Thursday, May 26, 2011

EVR: Eight weeks

May 26, 2011

 (she wasn't really happy about this)

I feel like E is growing up so much fast than W.  It may be all in my head, but I feel like we're on fast forward.  For documentation sake, here's what Lizzy's up to:   
  • tries to suck on thumb
  • eyes are still blue
  • almost out of 0-3 mo. onesies (can't wait for the sleeveless ones)
  • made first trip to church (5/15/11)
  • first smile (5/13/11); now we can coax a smile or two out of her each morning
  • baby announcements finally going out
  • almost too tall/long for bassinet
  • thighs and cheeks starting to chub
  • takes a bottle before bed
  • nurses like a champ
  • has slept for six-hour stretches several nights...just not consistently
  • loves bath time
  • stares at W
  • doesn't mind some tummy time
  • gurgles bubbles and drools
  • lying with her belly against someone's chest while that someone pats her back is the "magic" place
  • Most nights around 8:00 p.m., colic rears its ugly head, usually not dying down until around 11:00.  At this point, E will finally calm and fall asleep.  Dear colic, I hate you.  

Friday, May 20, 2011


{via here}

  • 3:00 p.m. when both kiddies are sleeping
  • Costco's raw tortillas
  • homemade strawberry jam
  • sunshiny days
  • surviving my first trip to the grocery store with two children
  • dusting off my running shoes (so sore!)
  • shopping here
  • mid-week date night with D (to Target, no less)
  • brainstorming ideas with my sisters for Lizzy's big day (8.18.11)
  • using manual settings on my camera
  • a Recipe Club as an excuse to gather friends

Friday, May 13, 2011

Iss Cue Mahmee



When I need a change in my life, I usually change something about my hair.  Last night we said goodbye to maybe 8+ inches.  Something like that.  
I really like the cut.  I think it has received the approval of the family, too.  Winston keeps saying, "Iss cue Mahmee."  Translation:  It's cute, mommy.  

Sunday, May 8, 2011

Mother's Day

{mom and me, 1983}

The challenges of a baby are many:  waking for mid-night feedings, changing a bazillion diapers, cleaning up spit-up and guessing how to console an and comfort her.  When I had W, I thought a newborn was difficult, but it would only get easier as he grew up.  Now that I have a newborn and a two-year-old to compare side by side, a newborn is easy!  

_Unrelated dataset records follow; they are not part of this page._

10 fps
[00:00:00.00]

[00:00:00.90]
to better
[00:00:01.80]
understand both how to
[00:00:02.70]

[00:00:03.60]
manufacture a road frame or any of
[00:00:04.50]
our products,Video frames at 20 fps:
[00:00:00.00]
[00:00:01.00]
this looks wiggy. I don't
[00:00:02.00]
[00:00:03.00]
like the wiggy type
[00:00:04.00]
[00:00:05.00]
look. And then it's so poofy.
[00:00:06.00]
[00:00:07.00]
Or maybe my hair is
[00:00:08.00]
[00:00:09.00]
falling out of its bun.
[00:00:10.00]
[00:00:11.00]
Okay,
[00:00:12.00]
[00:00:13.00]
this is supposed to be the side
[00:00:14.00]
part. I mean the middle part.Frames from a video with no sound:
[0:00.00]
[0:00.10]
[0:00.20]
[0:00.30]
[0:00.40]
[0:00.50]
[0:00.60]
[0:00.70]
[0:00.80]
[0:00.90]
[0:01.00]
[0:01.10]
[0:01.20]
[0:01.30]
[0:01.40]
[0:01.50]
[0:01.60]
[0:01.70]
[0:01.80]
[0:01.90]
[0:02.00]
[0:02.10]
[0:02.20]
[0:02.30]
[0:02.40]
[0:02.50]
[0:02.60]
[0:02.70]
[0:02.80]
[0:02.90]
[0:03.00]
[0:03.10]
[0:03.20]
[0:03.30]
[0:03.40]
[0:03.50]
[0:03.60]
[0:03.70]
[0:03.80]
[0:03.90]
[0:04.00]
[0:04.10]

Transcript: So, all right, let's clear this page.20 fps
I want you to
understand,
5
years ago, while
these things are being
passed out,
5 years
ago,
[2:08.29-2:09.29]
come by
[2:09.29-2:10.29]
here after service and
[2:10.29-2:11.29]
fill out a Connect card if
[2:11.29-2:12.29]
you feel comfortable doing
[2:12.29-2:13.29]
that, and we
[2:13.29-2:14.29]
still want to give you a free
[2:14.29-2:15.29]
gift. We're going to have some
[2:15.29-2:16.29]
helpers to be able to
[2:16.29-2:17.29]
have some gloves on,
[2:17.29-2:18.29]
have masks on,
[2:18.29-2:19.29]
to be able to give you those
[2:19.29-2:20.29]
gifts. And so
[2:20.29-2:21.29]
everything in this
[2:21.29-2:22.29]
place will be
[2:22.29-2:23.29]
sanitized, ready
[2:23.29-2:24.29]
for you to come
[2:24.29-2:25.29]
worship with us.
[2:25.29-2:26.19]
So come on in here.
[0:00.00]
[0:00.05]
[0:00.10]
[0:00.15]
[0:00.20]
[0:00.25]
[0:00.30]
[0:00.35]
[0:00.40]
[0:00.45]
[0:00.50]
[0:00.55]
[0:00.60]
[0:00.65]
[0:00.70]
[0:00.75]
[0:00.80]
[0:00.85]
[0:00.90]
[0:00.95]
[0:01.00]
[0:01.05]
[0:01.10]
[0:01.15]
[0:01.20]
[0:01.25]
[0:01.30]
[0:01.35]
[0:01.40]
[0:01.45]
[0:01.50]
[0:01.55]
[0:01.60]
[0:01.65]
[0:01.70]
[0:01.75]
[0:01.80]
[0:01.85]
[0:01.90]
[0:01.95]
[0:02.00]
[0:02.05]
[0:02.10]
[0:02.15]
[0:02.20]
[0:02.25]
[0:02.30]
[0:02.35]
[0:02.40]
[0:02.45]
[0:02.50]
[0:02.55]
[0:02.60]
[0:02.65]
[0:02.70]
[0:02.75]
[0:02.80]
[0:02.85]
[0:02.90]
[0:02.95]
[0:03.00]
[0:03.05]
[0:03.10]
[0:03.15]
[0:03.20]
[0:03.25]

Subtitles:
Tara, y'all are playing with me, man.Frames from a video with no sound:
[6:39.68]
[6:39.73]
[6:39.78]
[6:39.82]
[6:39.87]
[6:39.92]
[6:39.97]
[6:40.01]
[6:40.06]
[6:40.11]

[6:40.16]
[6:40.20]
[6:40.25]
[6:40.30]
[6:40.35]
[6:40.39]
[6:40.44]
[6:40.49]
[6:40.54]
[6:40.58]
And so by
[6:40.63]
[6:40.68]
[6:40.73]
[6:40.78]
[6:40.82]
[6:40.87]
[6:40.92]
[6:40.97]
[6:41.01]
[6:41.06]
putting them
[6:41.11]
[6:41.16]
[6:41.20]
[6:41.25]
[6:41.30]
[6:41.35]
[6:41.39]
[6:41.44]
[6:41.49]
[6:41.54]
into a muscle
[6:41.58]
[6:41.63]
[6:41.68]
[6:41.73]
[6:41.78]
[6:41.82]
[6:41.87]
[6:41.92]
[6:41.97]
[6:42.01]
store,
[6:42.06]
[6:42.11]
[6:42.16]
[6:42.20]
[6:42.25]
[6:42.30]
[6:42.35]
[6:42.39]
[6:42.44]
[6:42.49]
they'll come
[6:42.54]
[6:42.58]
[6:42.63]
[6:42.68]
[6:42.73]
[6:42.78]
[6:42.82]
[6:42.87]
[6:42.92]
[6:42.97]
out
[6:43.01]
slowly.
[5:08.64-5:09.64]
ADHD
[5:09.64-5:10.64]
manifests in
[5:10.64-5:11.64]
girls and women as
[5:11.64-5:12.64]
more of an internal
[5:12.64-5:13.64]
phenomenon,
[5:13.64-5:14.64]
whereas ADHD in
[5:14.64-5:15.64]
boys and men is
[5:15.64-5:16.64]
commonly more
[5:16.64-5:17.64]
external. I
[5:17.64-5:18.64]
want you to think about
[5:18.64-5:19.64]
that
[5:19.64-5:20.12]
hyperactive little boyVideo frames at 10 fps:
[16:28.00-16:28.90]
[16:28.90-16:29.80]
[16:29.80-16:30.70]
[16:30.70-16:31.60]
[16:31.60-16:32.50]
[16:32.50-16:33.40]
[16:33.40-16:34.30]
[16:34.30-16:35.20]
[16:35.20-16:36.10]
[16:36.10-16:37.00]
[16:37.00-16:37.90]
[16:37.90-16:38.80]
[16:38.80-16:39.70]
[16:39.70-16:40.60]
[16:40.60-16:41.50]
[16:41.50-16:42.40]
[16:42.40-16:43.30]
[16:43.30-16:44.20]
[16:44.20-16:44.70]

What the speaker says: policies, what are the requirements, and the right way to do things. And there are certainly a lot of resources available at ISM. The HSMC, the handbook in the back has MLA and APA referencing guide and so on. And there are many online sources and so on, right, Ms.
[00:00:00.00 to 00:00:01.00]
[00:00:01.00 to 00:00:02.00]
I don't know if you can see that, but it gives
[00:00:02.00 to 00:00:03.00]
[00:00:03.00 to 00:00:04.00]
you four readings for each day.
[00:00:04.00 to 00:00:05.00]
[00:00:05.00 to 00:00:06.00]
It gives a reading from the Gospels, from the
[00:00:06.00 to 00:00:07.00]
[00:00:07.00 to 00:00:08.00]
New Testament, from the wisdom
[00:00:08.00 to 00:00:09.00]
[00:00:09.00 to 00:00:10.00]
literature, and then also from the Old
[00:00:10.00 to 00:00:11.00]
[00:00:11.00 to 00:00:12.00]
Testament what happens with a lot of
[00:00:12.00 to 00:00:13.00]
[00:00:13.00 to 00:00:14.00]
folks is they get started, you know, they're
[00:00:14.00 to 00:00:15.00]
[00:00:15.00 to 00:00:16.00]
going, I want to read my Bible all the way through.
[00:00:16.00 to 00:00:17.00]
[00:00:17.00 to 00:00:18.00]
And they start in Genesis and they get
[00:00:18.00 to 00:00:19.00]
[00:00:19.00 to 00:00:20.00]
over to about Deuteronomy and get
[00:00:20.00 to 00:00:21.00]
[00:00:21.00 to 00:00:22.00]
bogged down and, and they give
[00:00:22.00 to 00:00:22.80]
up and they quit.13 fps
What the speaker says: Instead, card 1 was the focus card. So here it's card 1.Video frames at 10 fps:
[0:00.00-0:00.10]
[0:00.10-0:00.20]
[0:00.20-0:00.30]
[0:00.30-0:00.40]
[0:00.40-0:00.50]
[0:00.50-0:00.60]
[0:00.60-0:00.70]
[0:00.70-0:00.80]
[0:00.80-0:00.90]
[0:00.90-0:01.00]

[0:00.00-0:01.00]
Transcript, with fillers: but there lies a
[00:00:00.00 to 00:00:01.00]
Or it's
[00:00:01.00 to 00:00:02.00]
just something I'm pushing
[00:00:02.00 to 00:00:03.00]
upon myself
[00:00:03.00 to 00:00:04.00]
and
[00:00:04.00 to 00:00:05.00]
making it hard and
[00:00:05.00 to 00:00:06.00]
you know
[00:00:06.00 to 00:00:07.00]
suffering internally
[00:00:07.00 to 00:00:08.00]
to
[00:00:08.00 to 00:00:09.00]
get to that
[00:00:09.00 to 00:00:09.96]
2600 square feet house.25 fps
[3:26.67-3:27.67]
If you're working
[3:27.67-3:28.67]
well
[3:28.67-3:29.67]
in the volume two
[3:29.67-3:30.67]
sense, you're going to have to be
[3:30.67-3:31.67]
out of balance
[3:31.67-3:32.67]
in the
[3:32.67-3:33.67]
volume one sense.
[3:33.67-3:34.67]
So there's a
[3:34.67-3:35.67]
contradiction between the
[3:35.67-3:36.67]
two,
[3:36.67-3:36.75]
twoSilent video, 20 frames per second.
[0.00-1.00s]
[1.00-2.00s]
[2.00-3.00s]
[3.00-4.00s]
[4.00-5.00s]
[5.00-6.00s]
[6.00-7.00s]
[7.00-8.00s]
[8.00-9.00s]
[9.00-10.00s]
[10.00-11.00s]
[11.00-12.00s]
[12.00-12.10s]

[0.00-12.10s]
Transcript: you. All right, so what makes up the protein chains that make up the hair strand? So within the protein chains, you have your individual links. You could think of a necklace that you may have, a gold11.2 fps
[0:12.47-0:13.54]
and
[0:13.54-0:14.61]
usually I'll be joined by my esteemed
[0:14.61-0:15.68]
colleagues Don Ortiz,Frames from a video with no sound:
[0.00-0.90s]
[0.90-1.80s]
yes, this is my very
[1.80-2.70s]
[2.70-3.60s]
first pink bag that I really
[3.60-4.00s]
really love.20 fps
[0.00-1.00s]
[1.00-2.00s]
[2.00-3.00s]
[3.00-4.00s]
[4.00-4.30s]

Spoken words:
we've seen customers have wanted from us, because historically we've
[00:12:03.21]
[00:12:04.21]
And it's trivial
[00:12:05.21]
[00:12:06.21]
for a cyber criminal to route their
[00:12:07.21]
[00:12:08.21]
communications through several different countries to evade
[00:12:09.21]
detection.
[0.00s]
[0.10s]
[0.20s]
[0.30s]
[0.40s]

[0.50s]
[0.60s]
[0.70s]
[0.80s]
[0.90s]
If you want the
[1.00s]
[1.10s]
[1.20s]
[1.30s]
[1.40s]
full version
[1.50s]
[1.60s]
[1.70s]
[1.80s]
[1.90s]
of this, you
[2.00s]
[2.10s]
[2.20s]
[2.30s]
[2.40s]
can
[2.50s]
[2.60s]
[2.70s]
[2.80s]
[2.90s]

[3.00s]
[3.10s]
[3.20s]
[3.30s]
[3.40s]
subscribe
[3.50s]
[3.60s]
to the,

Don't get me wrong, W is wonderful.  He's a great kid.  Fun.  Adventurous.  Happy.  Smart.  Spirited.  I love that boy.  But I think as a mother's experience grows, so do the challenges of raising a growing child.  I find my vocabulary based around the following words or phrases:  no, get down, shhhh, stop!, gentle, and sit on your bottom.  I wonder how a mother has time to help her child develop beyond keeping him from running out into the street.  Yet I'm learning that this is the time where real parenting is beginning.  It's not just nurturing a baby; now I'm in the position to help shape and unfold W into the boy/young man/man he'll soon be.  And figuring out how to do this is the trick.    

I have been thinking about this talk lately.  The key word from the talk is, "BE."  Who and what will my children be?  I feel like my job is to help them become by teaching them to be honest, to be charitable, to be sincere, to be a listener, to be a learner, to be willing, to be humble.  It seems quite the responsibility as I know actions speak much louder than words.  What I do around my children will say much more than our little talks.

Especially today, I am so thankful to have my own mother whose example helped me learn how to be and become.  
A mother that is successful in raising a good boy, or girl, to imitate her example and to follow her precepts through life, sows the seeds of virtue, honor and integrity and of righteousness in their hearts that will be felt through all their career in life; and wherever that boy or girl goes, as man or woman, in whatever society they mingle, the good effects of the example of that mother upon them will be felt; and it will never die, because it will extend from them to their children from generation to generation.  
                 Joseph F. Smith  
I won't talk to my mom today.  She is in Haiti today with my dad and sister-in-law.  Instead of getting phone calls from her children, she'll be attending church in a hot, humid building.  She'll likely be tired and sore from the previous days' work of unloading and distributing materials for the Haitian Roots school, dresses and white shirts for church members, and basic supplies for many children and families in that devastated country.  I highly doubt she got breakfast in bed this morning.  And I'm pretty confident her bed tonight will not be as comfortable as the one she has at home.  But I do know that my mother wouldn't choose to be anywhere else.

The seeds she has sown through her life are those of service and unconditional love to others, regardless of who they are.  She doesn't just say or teach these principles.  She lives them, breathes them  and loves them.  They are seeds she has planted in each of her children.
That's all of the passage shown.